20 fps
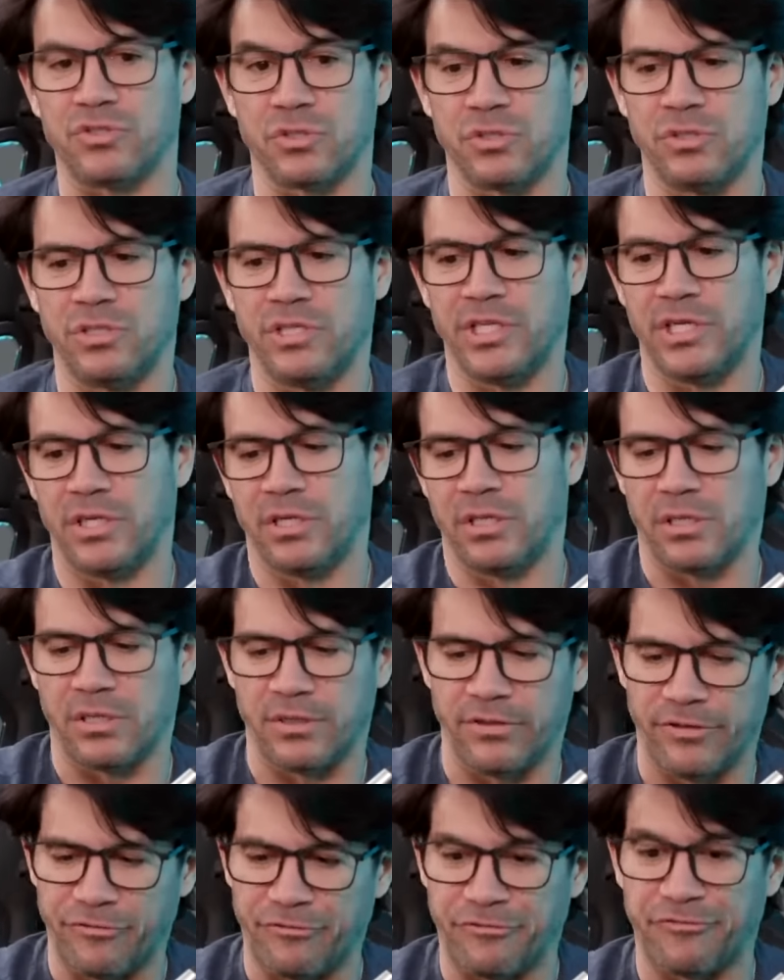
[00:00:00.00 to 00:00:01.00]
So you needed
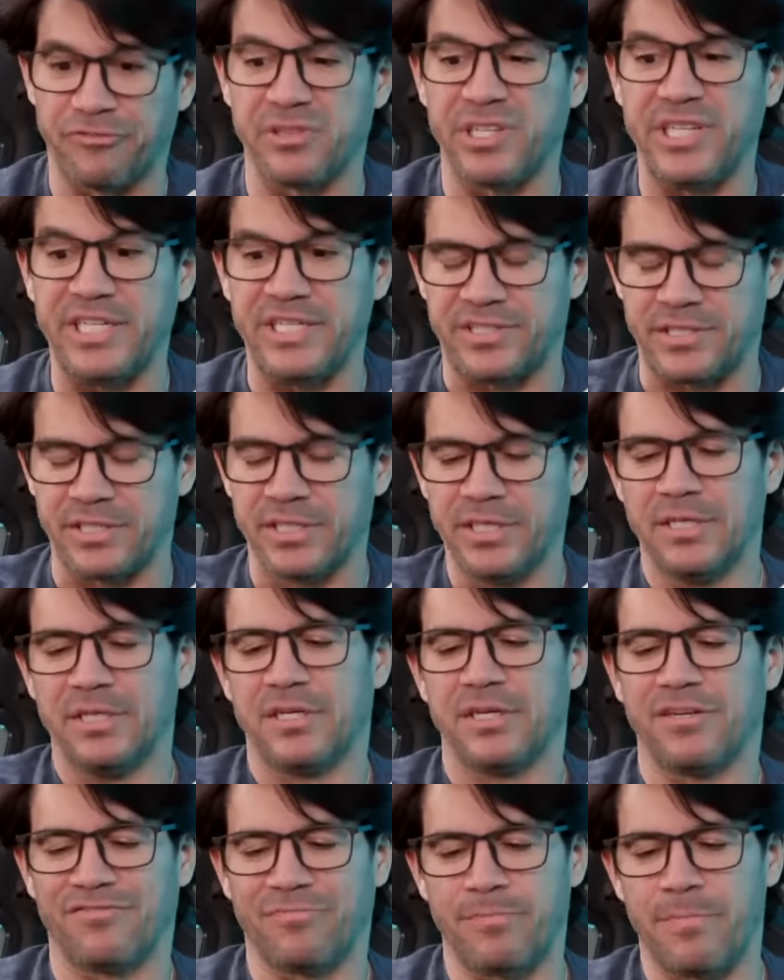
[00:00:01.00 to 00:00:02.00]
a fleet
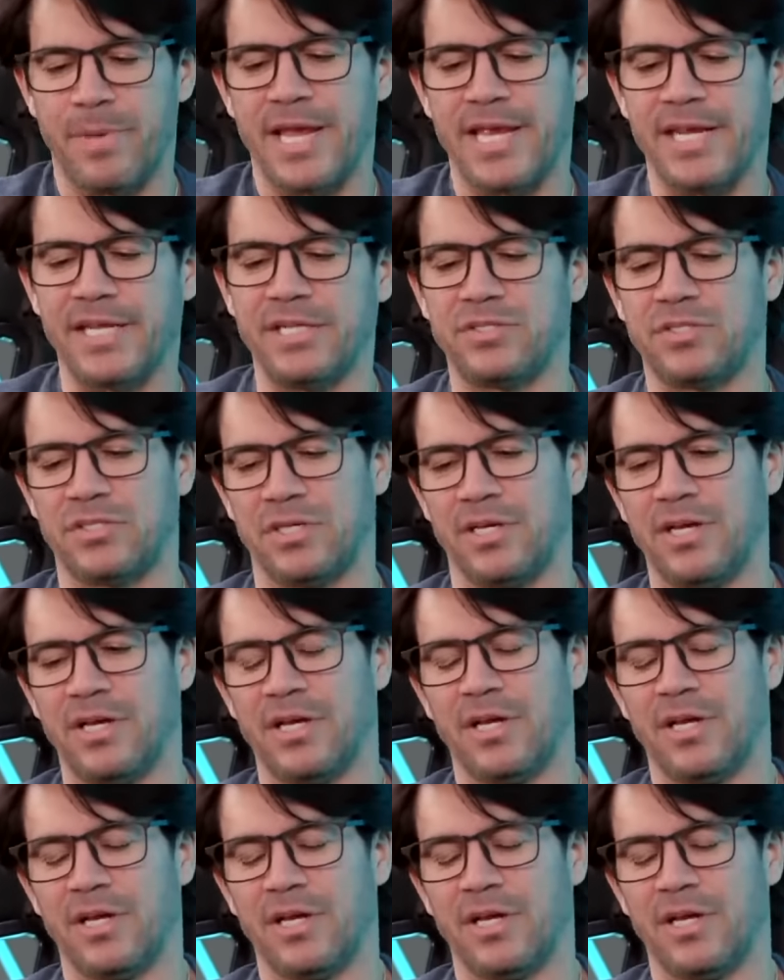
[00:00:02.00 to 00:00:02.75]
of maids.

::::

Action item = Each entry gets copied exactly; the pictures stay out.

Task output =
20 fps
[00:00:00.00 to 00:00:01.00]
So you needed
[00:00:01.00 to 00:00:02.00]
a fleet
[00:00:02.00 to 00:00:02.75]
of maids.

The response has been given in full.